DATA ▸
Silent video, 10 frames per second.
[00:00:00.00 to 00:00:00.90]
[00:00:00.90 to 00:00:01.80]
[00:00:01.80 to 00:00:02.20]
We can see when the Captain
==
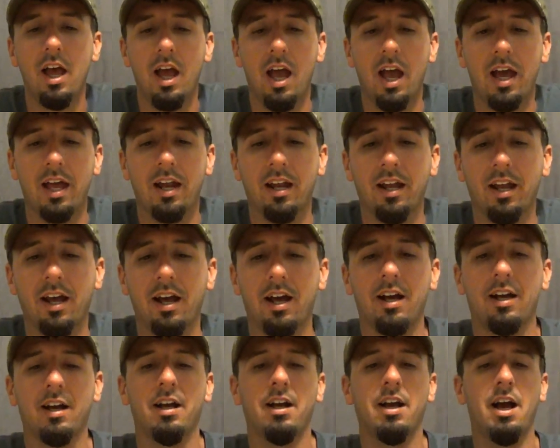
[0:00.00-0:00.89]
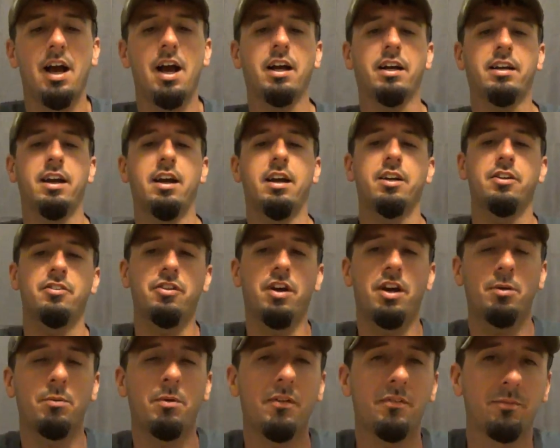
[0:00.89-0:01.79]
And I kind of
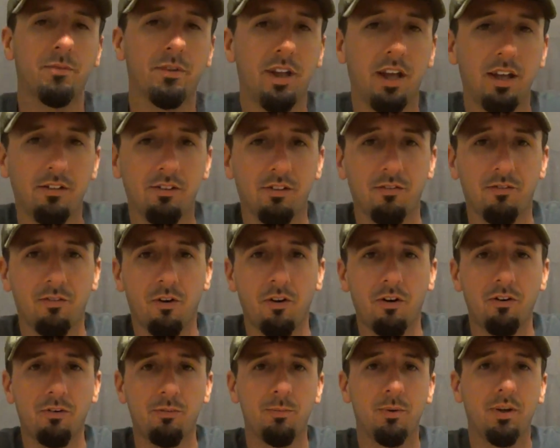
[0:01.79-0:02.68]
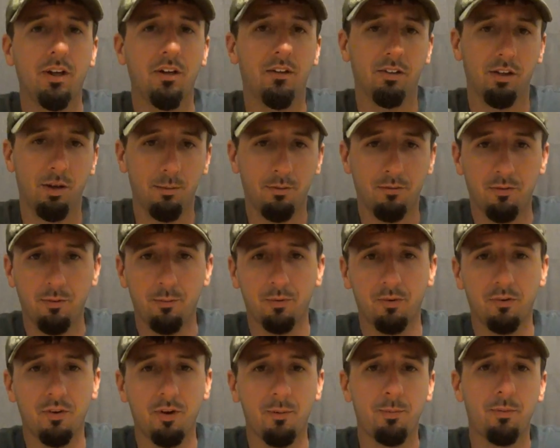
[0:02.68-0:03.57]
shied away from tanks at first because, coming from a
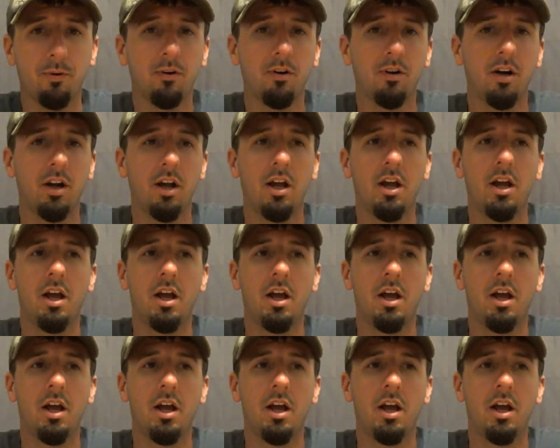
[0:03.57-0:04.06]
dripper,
---
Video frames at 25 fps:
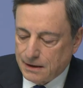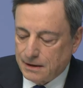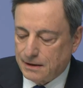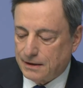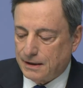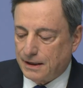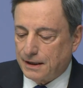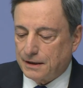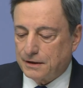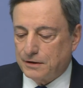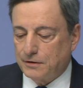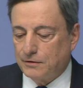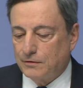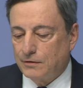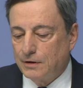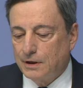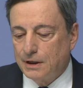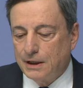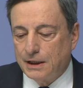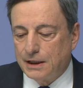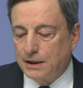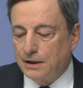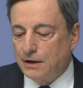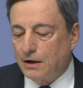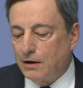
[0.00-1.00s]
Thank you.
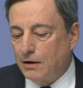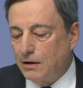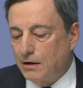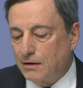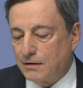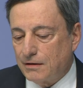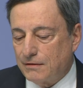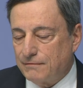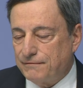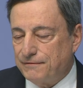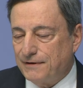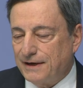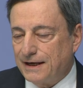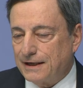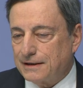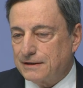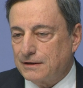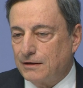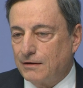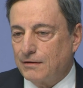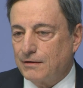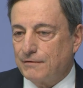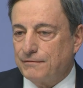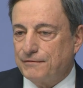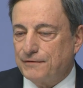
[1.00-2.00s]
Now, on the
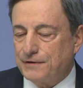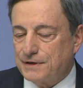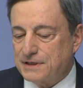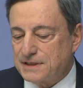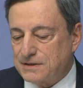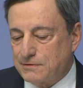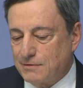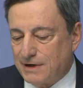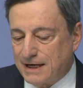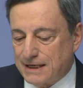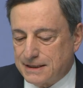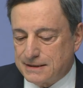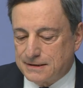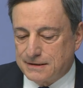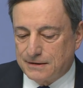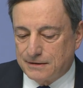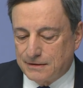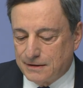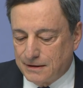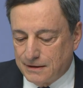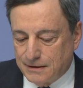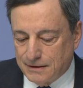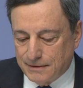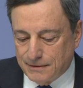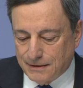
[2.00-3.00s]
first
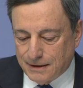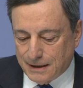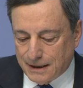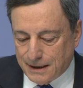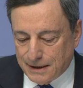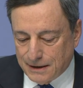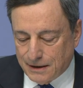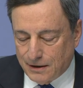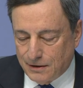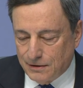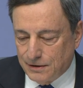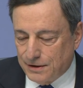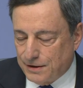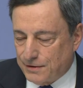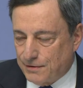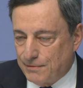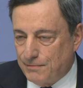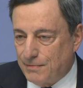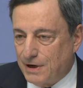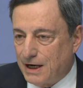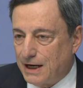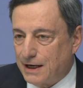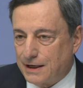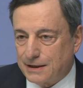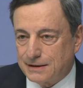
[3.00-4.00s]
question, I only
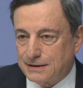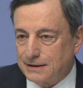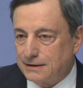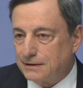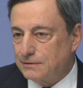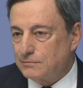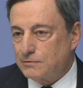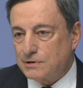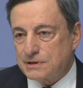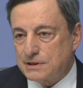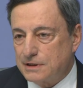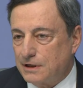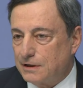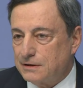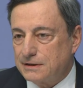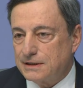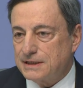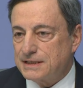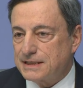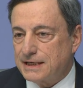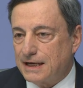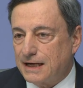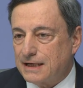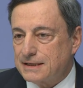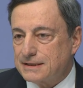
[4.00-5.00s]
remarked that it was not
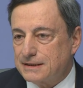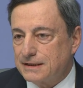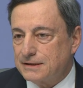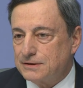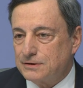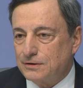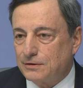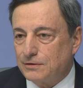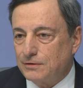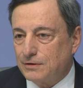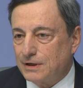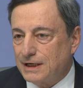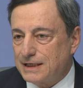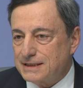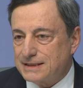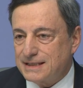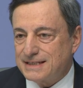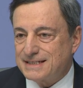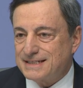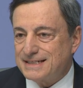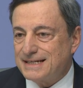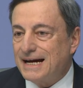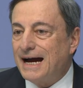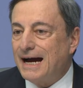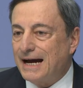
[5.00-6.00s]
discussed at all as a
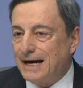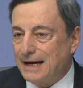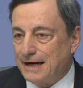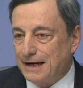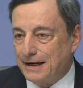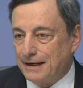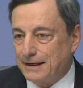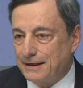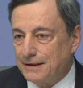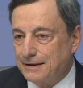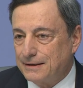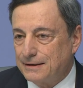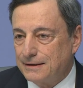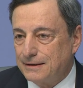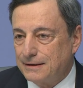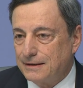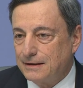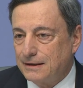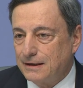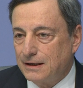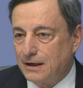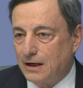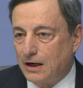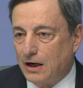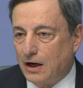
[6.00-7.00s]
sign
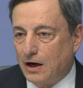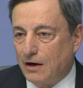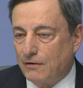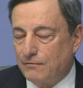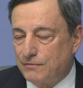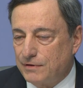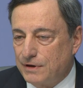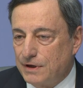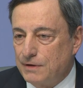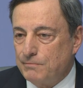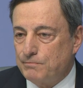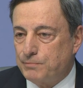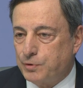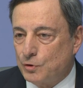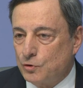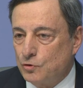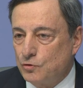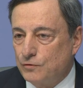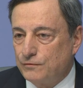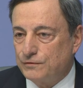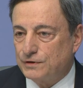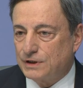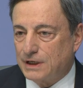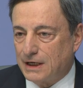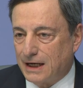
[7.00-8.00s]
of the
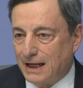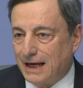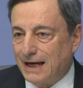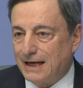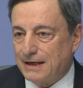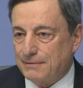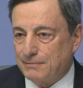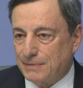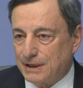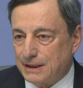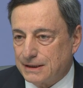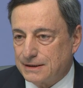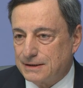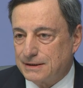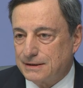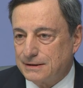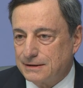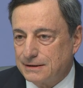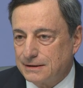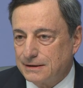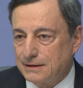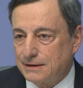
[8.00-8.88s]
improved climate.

TASK ▸ Wherever the string "frames" appears in the records, copy the whole line.

EXERCISE RESULT ▸
Silent video, 10 frames per second.
Video frames at 25 fps:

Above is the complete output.